### Information supplied
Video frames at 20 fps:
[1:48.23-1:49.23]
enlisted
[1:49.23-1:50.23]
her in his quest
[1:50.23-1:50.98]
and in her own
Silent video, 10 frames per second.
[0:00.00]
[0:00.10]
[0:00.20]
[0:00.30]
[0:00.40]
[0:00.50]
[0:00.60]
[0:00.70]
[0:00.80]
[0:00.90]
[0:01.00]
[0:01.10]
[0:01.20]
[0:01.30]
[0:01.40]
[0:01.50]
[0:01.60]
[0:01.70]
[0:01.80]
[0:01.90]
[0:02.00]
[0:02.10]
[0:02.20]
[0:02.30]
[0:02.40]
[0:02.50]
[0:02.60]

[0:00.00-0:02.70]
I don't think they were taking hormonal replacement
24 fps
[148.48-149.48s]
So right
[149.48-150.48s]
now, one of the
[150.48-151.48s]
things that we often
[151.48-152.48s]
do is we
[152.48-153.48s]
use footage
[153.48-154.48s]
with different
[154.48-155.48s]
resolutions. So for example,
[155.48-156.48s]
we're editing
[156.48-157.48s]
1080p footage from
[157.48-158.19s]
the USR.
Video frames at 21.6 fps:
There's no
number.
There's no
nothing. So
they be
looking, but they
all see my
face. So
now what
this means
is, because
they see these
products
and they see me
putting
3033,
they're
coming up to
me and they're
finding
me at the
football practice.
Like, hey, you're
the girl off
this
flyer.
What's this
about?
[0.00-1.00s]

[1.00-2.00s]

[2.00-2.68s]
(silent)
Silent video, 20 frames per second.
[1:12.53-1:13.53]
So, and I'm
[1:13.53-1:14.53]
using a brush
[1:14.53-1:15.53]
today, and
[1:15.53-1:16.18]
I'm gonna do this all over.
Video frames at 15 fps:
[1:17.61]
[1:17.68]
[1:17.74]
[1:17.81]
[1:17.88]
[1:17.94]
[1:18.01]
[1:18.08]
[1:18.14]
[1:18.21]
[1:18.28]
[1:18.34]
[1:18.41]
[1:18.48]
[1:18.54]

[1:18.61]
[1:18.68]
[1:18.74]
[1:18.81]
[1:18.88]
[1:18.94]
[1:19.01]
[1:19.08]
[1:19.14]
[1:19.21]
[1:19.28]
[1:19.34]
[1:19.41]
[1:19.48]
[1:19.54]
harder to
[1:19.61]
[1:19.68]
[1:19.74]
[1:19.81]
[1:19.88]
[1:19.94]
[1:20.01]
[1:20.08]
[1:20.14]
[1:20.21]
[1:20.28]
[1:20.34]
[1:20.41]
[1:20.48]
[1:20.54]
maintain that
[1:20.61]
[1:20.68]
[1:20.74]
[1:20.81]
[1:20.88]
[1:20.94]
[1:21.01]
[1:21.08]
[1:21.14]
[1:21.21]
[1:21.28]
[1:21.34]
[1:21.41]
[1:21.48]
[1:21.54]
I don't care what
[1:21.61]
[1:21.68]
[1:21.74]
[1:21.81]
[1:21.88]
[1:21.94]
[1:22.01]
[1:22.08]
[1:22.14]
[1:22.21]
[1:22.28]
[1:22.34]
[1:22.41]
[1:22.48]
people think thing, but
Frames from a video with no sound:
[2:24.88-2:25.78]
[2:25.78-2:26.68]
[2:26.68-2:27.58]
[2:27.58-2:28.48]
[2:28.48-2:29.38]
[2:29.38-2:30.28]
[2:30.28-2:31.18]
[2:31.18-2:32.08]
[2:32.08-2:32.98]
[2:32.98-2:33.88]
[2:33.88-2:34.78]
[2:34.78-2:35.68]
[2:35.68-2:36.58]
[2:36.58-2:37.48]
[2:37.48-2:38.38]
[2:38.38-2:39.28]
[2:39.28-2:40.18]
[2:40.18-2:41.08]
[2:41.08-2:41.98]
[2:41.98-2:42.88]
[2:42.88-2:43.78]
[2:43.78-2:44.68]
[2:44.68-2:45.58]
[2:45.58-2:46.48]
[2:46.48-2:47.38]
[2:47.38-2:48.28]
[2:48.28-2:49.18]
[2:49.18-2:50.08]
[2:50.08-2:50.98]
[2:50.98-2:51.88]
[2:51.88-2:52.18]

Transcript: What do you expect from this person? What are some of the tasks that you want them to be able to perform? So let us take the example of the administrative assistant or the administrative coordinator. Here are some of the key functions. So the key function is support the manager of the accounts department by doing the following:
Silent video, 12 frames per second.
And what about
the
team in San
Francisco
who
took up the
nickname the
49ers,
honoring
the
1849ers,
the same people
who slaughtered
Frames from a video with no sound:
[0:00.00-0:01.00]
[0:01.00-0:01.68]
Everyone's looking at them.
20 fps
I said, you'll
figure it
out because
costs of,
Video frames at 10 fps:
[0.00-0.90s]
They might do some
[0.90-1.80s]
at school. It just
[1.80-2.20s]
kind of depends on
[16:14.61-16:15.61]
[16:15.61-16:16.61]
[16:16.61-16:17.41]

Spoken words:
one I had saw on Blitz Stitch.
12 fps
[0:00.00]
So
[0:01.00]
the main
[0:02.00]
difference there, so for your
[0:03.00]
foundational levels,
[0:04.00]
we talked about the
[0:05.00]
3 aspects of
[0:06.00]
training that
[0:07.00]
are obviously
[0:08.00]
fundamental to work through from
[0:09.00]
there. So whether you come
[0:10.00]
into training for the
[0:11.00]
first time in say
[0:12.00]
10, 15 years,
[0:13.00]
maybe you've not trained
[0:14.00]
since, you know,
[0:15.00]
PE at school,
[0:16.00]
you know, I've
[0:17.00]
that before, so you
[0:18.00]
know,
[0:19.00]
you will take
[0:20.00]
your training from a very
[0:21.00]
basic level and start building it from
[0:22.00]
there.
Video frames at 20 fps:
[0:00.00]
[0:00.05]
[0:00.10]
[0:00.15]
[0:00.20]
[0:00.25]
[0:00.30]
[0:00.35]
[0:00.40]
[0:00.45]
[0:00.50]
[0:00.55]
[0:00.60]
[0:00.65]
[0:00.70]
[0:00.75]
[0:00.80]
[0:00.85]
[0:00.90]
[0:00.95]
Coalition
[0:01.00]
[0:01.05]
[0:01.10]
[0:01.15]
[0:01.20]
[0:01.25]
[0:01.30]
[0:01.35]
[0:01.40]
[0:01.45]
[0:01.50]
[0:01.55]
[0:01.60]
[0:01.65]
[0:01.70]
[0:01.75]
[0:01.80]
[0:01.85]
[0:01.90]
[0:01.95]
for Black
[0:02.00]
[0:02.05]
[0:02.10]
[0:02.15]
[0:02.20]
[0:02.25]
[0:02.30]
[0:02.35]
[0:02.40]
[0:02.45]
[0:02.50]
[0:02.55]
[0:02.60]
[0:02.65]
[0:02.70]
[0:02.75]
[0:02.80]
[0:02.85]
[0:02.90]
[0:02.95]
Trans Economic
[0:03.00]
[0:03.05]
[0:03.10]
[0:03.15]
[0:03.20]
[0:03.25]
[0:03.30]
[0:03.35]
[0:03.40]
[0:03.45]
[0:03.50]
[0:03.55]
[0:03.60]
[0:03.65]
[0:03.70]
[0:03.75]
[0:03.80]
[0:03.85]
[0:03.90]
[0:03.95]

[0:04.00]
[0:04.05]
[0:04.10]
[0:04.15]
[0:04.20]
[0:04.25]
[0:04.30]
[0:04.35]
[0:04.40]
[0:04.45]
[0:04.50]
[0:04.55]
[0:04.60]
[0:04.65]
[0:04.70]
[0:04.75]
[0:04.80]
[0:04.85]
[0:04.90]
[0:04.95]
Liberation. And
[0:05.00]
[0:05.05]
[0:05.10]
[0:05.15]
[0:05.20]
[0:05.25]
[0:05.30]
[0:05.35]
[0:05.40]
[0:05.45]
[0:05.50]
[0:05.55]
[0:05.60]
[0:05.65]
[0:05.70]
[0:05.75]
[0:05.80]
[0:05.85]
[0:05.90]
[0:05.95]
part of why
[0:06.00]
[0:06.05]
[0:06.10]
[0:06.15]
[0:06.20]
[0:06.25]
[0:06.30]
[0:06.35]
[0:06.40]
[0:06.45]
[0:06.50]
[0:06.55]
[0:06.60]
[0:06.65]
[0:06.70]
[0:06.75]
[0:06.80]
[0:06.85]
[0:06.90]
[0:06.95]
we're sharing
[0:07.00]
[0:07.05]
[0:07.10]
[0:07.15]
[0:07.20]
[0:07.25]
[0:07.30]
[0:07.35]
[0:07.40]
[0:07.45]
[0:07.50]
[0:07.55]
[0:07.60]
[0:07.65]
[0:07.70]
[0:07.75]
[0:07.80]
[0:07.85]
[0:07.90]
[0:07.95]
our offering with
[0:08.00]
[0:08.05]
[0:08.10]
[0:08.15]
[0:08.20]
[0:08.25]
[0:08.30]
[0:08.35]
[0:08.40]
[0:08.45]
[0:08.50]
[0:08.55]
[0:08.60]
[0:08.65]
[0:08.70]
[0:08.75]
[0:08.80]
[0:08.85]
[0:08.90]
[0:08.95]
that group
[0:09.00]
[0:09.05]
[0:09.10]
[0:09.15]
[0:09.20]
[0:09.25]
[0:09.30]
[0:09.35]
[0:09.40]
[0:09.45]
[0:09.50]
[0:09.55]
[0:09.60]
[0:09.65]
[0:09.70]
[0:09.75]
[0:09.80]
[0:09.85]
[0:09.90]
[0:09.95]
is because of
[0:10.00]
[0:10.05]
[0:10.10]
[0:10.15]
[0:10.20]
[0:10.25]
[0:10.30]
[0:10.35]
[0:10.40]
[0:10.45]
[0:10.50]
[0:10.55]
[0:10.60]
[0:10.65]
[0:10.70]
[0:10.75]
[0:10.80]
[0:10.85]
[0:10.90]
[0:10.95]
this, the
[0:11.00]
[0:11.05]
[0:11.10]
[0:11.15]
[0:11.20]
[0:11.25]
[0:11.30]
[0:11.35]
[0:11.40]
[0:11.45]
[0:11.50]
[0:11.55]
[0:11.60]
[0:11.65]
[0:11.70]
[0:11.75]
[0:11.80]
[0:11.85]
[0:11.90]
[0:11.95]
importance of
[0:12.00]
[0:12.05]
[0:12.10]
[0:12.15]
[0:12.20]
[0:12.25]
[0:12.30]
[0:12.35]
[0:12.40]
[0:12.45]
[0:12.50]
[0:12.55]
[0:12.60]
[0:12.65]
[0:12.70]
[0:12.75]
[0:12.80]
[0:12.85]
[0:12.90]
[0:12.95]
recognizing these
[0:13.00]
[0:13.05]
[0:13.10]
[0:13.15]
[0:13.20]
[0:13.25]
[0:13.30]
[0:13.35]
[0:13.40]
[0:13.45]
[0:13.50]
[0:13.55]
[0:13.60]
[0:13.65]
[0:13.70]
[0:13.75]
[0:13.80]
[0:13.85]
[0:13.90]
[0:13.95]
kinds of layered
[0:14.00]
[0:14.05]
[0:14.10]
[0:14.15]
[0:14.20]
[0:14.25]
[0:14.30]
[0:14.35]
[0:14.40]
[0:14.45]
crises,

### Exercise prompt
If a line comes after the one that contains "[0.00-1.00s]", leave it out; return every line of the entries up to that point exactly, starting with the first, with that line included.

### Solution for this exercise
Video frames at 20 fps:
[1:48.23-1:49.23]
enlisted
[1:49.23-1:50.23]
her in his quest
[1:50.23-1:50.98]
and in her own
Silent video, 10 frames per second.
[0:00.00]
[0:00.10]
[0:00.20]
[0:00.30]
[0:00.40]
[0:00.50]
[0:00.60]
[0:00.70]
[0:00.80]
[0:00.90]
[0:01.00]
[0:01.10]
[0:01.20]
[0:01.30]
[0:01.40]
[0:01.50]
[0:01.60]
[0:01.70]
[0:01.80]
[0:01.90]
[0:02.00]
[0:02.10]
[0:02.20]
[0:02.30]
[0:02.40]
[0:02.50]
[0:02.60]

[0:00.00-0:02.70]
I don't think they were taking hormonal replacement
24 fps
[148.48-149.48s]
So right
[149.48-150.48s]
now, one of the
[150.48-151.48s]
things that we often
[151.48-152.48s]
do is we
[152.48-153.48s]
use footage
[153.48-154.48s]
with different
[154.48-155.48s]
resolutions. So for example,
[155.48-156.48s]
we're editing
[156.48-157.48s]
1080p footage from
[157.48-158.19s]
the USR.
Video frames at 21.6 fps:
There's no
number.
There's no
nothing. So
they be
looking, but they
all see my
face. So
now what
this means
is, because
they see these
products
and they see me
putting
3033,
they're
coming up to
me and they're
finding
me at the
football practice.
Like, hey, you're
the girl off
this
flyer.
What's this
about?
[0.00-1.00s]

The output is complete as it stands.